These results from computer simulations not only support our optical mapping findings, but also suggest that the importance of INa in preserving SAN conduction is dose-dependently augmented by adenosine, resulting in SAN function failure due to exit blocks in SACPs and complete SAN automaticity arrest (Fig. 9c).

Discussion

Here we report findings from near-infrared optical mapping that not only elucidate a previously unknown role for Nav channels29 in the human SAN but also suggest that this functional contribution of Nav may be unique to the human SAN, compared with the previously demonstrated roles of Nav in other small30 and large16 animal models. A major finding is that unlike cNav, nNav may predominantly contribute to SAN intranodal conduction, rather than atrial conduction. On the other hand, cNav play important roles in both SAN pacemaking and conduction, especially during adenosine or pacing-induced stress to prevent intranodal conduction failure. Furthermore, these functional observations are supported by higher expression of nNav (Nav1.1 and 1.6) and lower expression of cNav1.5 in human SAN cardiomyocytes vs. surrounding atrial tissue. Our data also show that several nNav transcripts were vulnerable to selective remodeling associated with HF, cardiac hypertrophy and modifying risk factors including history of smoking and chronic alcohol consumption. Biophysics-based computer modeling revealed compartment-specific mechanistic insights that suggest a protective role for INa against rhythm failure within the human SAN pacemaker–conduction complex, especially in HF.

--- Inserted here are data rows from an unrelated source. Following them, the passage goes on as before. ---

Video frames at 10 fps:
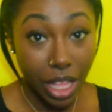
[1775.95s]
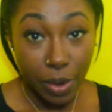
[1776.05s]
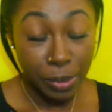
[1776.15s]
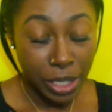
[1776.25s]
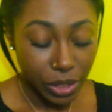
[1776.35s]

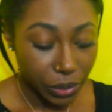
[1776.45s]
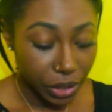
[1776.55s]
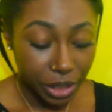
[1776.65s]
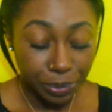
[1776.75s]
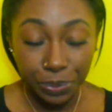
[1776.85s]
was my
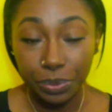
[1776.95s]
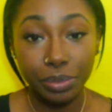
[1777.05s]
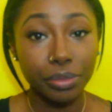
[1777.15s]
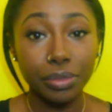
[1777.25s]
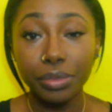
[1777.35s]
story
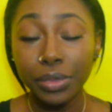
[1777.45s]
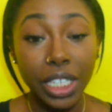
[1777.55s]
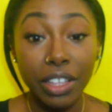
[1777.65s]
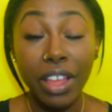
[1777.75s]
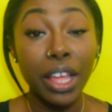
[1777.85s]

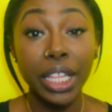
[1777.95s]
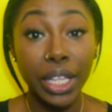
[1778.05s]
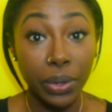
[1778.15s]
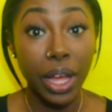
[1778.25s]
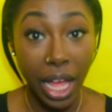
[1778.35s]
of how the
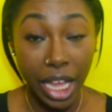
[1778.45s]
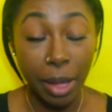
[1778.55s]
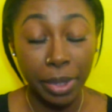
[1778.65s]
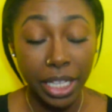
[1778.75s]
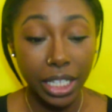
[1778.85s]
hell I
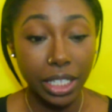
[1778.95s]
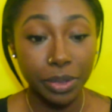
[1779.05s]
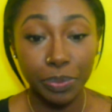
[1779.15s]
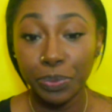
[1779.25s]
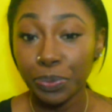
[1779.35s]
got played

The human SAN is protected by multiple fail-safe mechanisms3, which are critical to ensuring adequate cardiac performance as well as preventing SND and cardiac arrhythmias during pathophysiological conditions13. Currently, high-resolution, near-infrared optical mapping is the only mapping technique that is able to accurately identify intranodal conduction and hence capable of determining compartment-specific backup mechanisms2,3. Utilizing these high-resolution ex-vivo examinations was critical in our goal to uncover the unique roles of nNav and cNav within the human SAN. In the current study, blockade of both cNav and nNav was observed to directly inhibit SAN automaticity (SCL) at physiological conditions, manifesting an essential role for Nav in maintaining human SAN pacemaking. However, SACT proportionally increased more than SCL (SACT/SCL ratio) during Nav blockade, which suggests that SAN impairments due to Nav dysfunction may predominantly be due to depressed SAN conduction rather than automaticity. Importantly, Nav blockade increased beat-to-beat variability in SAN intranodal conduction and SAN reentrant arrhythmias (Fig. 2). These results establish a significant role for Nav channels in maintaining stable intranodal conduction and robust protection of human SAN rhythm, in both HF and non-failing hearts. In the light of our findings, we suggest that impaired intranodal conduction could underlie clinically observed symptoms of familial sick sinus syndrome including sinus bradycardia/arrest in some patients carrying SCN5A mutations18,31.

Interestingly, although previous studies in animal models have identified a remarkable range of varying, species-specific roles for Nav isoforms in the SAN1416,30, our findings demonstrate that Nav channels may contribute very differently to human SAN pacemaking and conduction15,16,32. Studies have found that micromolar TTX can depress heart rate in adult mouse33 and rabbit SAN preparations34, providing evidence that cNav can contribute to SAN automaticity in some adult mammalian hearts. However, in contrast to the mouse SAN study30, where nanomolar TTX impaired SAN automaticity but did not inhibit conduction, we found that nanomolar TTX impaired intranodal conduction (~250%) with negligible effects on SAN automaticity (~6%) and atrial conduction (~6%) at physiological conditions. Our data suggest that unlike other species, TTX-sensitive neuronal INa, particularly nNav1.6 in addition to cardiac INa, may particularly be important in maintaining intranodal conduction within the human SAN.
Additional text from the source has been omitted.